Решив, что больше не уснет, она поднялась с кровати и поежилась. Ей нужны были тряпки в дорогу, свои она потеряла в суматохе резни на свадьбе. Они наверняка так и остались в королевской поклаже. Вряд ли монстров заинтересовали платья и атрибуты женского нижнего белья. Авалон даже немного воспряла духом — если они дойдут до поляны, она сможет поискать ароматные тряпицы, что определенно упростит ее передвижения.

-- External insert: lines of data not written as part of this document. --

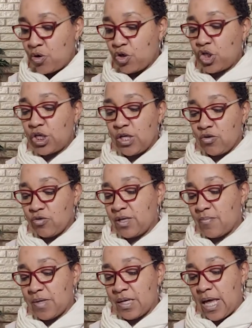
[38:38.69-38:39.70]
pushy or
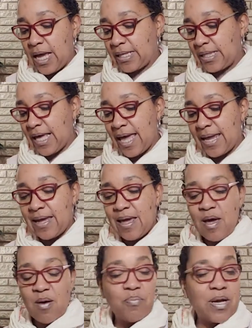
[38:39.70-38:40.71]
something like that
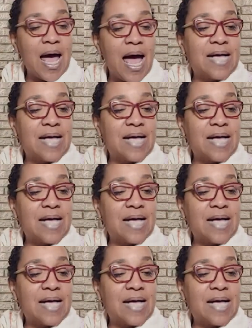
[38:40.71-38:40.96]
but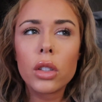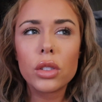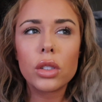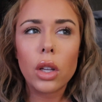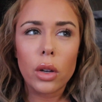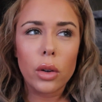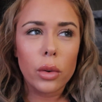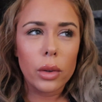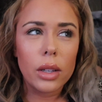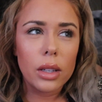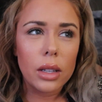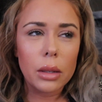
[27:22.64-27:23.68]

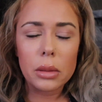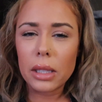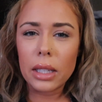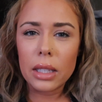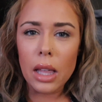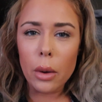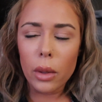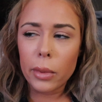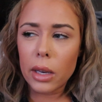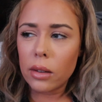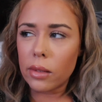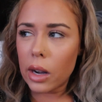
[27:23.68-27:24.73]
So I was thinking that while I'm
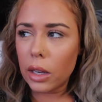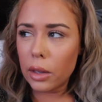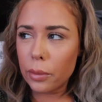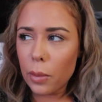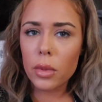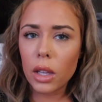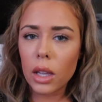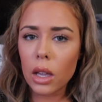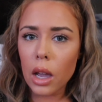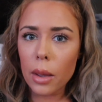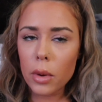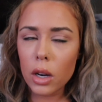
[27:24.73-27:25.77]
getting ready, I'm
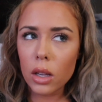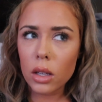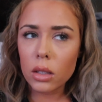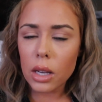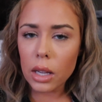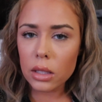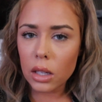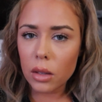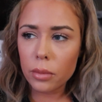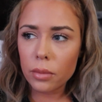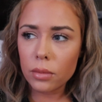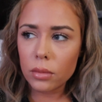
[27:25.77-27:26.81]
thinking I'm gonna text
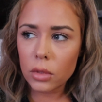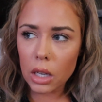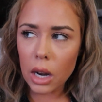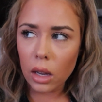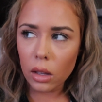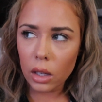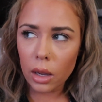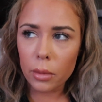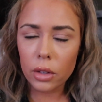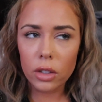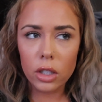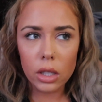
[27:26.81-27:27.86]
him today. Like, I'm
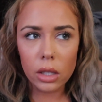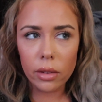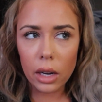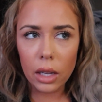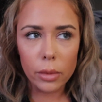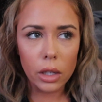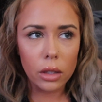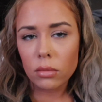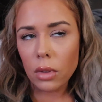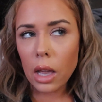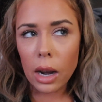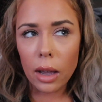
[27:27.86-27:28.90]
gonna finish getting ready, I'm gonna
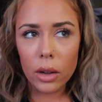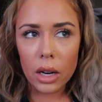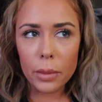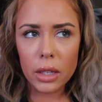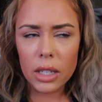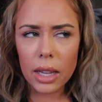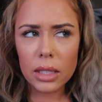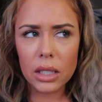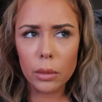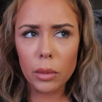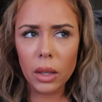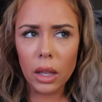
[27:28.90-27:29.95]
head out, and I'm gonna text
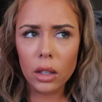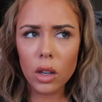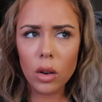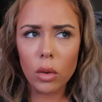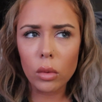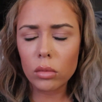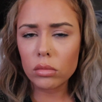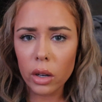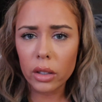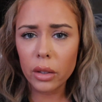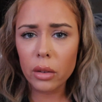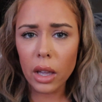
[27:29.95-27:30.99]
him and be like, yo,
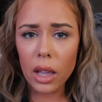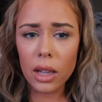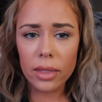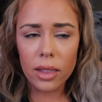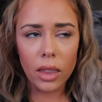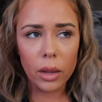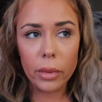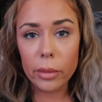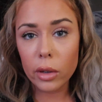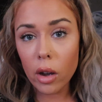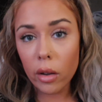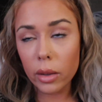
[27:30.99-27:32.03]
are you okay? And then, like,
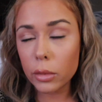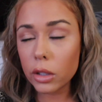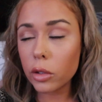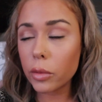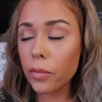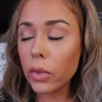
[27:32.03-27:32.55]
maybe call him too.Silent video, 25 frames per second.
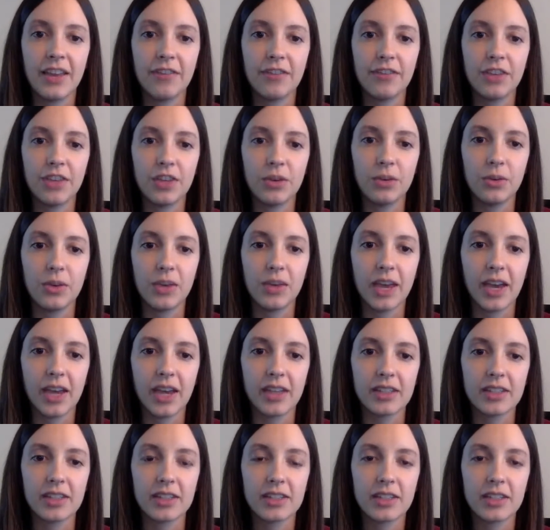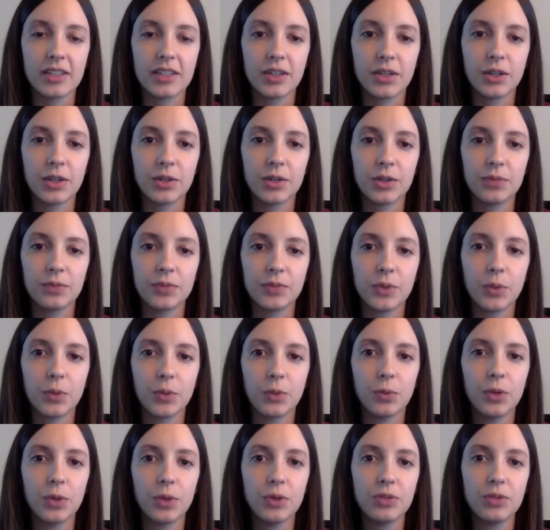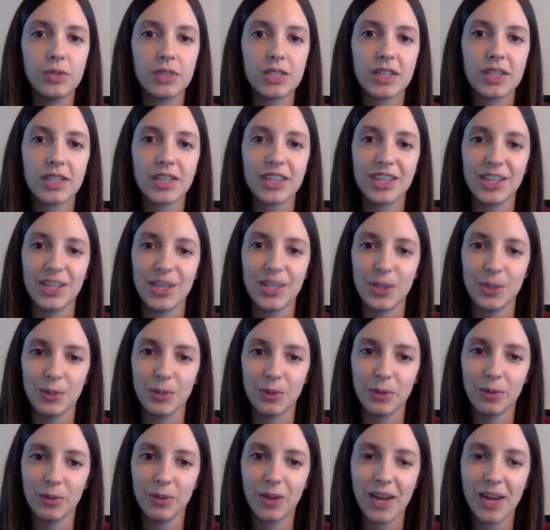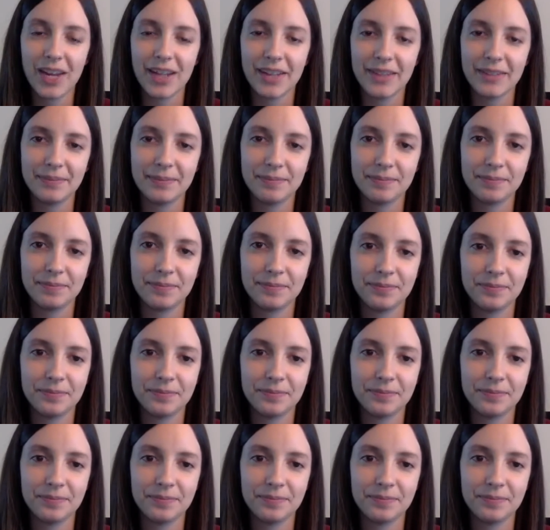If you guessed root, you were right.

Витая в размышлениях, Авалон спустилась по лестнице, ловко переступив скрипящую ступеньку. Бесшумно спрыгнув на пол, она поджала пальцы на ногах — от земли тянуло ледяным холодом. Покрывшись мурашками, Авалон подобралась к перегородке, чтобы проверить, что делает Горлойс. Она надеялась, что он еще спит, и ей хватит времени, чтобы умыться и подмыться снегом. Она пожалела, что не надела его сапоги, но тогда появился бы шанс, что он бы услышал ее шаги. А она могла и потерпеть — не хотела лишний раз с ним сталкиваться.